Do Health systems understand the amount of revenue loss?

Health systems/ large hospitals do not realize the actual amount of missed revenue due to patient leakage and missed patient appointments. Health systems have lost millions of revenue due to patient leakage and they do not properly track patient leakage. Even though health systems leaders track these leakages it is difficult for them to have a clear understanding of how to reduce this leakage or where and why it occurs in some cases.  

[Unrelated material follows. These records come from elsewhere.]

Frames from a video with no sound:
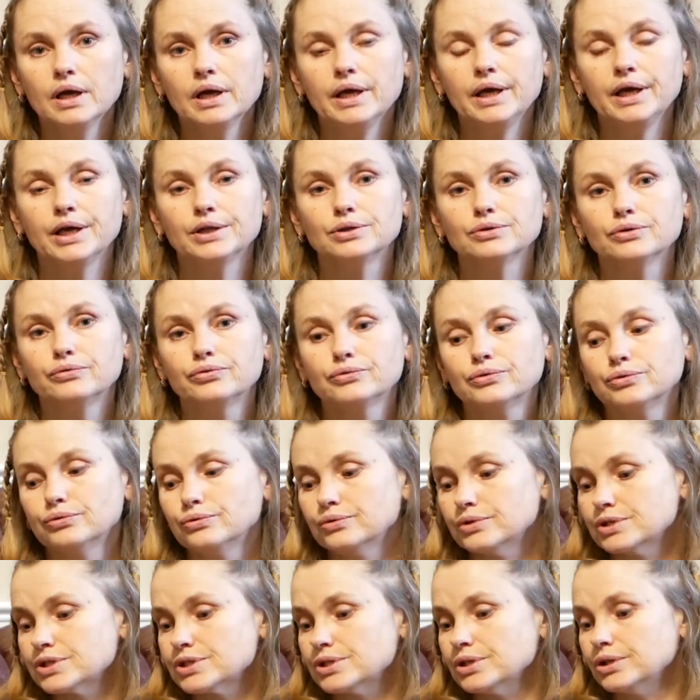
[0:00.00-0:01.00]
And of
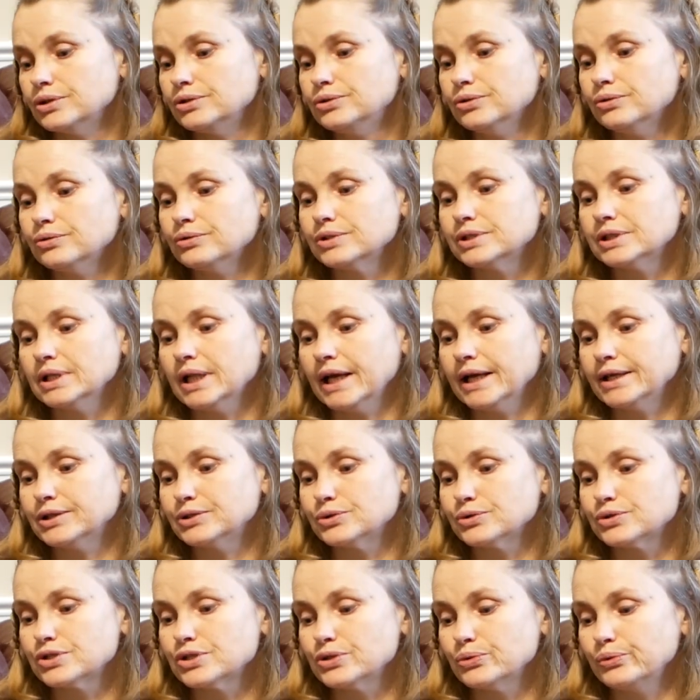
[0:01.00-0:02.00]
course dogs like
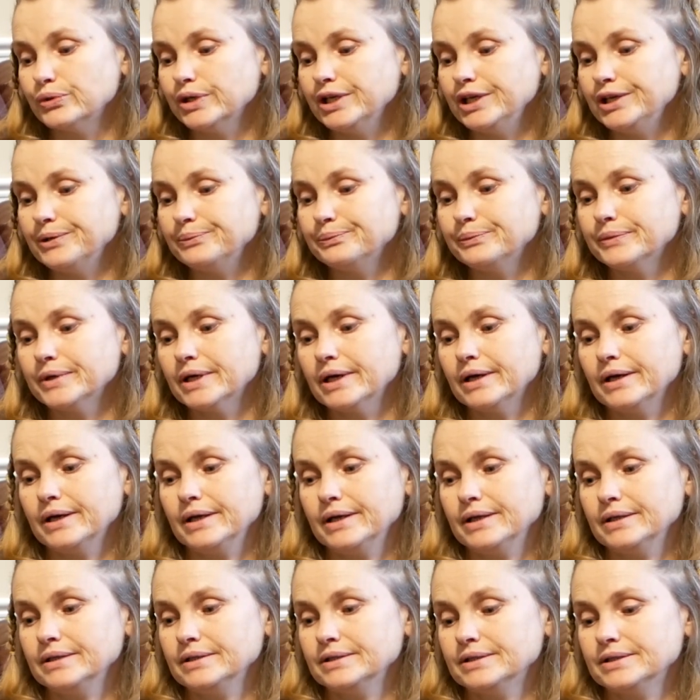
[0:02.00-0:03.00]
to swim,
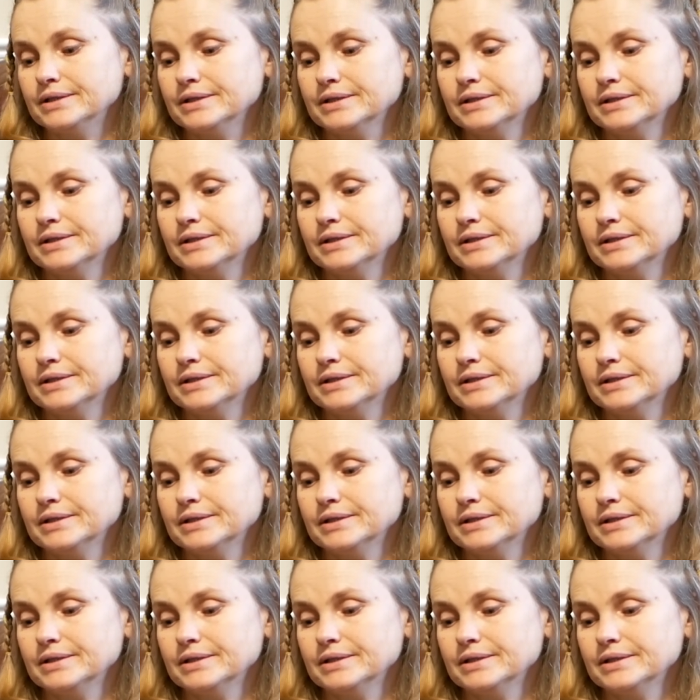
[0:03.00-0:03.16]
and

A lot of health systems use the EHR system to manage and track their patient referrals and EHR’s can’t show why and where the patient’s left the network. However, efficiency in tracking and managing patient referrals still remains challenging. 

HealthViewX HIPAA compliant referral management solution streamlines your end-to-end referral process and manages patient referrals better, improves patient satisfaction, reduces patient referral leakage and gives you clear insights of referral analytics for informed decisions. The best way to avoid patient leakage is to elevate patient experience and ensure you track each and every referral that comes in and goes out of network.

Schedule a demo with us and our patient referral management experts will guide you through our HIPAA compliant patient referral solution.

Referral Management Solution Is The Need Of The Hour For Large Hospitals

With the ever-evolving healthcare setting and exponential developments in health IT,  many choices need to be made by hospitals/health systems to provide their patients’ with quality care. Health systems are struggling to manage their clinical, operational and monetary challenges. Most importantly, it is necessary to orchestrate care teams’ workflow movements to be able to demonstrate meaningful use. This is the key to improving patient care and the ability to make better-informed decisions. A lot of providers are already adapting to smarter and new healthcare technologies to shape the future of healthcare.

Factors like sustainability, patient-centricity, care delivery, HIPAA compliance, digital health technology, etc. should be kept in mind before choosing any IT solution. Referral Management Solution is one such solution that is the need of the hour and it has to be chosen with utmost importance. Moving from volume-based to value-based care model will require building a solution to manage higher patient referral volumes, to ensure patients’ receive care within their referral network, track referrals, close referral loops, study dashboards and analytics for meaningful use, etc.  

There are a lot of benefits a referral management solution can bring to referring physicians, patients and receiving physicians: that includes, improved operational efficiency, reduced referral leakage, increased referral loop closures, increased revenue and patient satisfaction.

There are several other reasons why a referral management solution is required to manage patient referrals. Hospitals face numerous challenges in their referral process such as operational inefficiency, improper communication among providers, lack of coordination, missed referral loop closures, increased no-show rates, time consumption, etc.

Below are some alarming stats that show the need for a referral solution for hospitals

  • 46% of faxed referrals never result in a scheduled appointment.
  • 55% of specialist visits are unnecessary.
  • There is an annual leaked income of $900k per physician employed.
  • 50% of referring physicians do not know whether their patients actually see the specialist.

In addition, hospitals participate in passive referral management:

  1. Physician informs the patient about the need to see a specialist.
  2. Referral coordinators may not reach out to the patient to get an update to see if the patient had visited the specialist.
  3. Follow-up or update from the customer is completed only during the next visit.

Active referral management enables both provider and patient-driven processes to be managed by referral coordinators. It ensures maximum efficiency, finds the right provider for the patient, identifies referral patterns, improves stakeholder communication, reduces referral leakage, decreases lead time, improves completion rates, ensures closure of the referral loop and satisfaction of the patient.

Pitfalls in choosing the right Referral Management Solution:

Even though there are different referral management software with an array of features in the market, it often becomes frustrating to choose the right solution for your hospital. So before zeroing in on the solution, a detailed analysis of your current challenges in the patient referral process has to be carried out. Later mapping to the required features of the solution will be the best choice.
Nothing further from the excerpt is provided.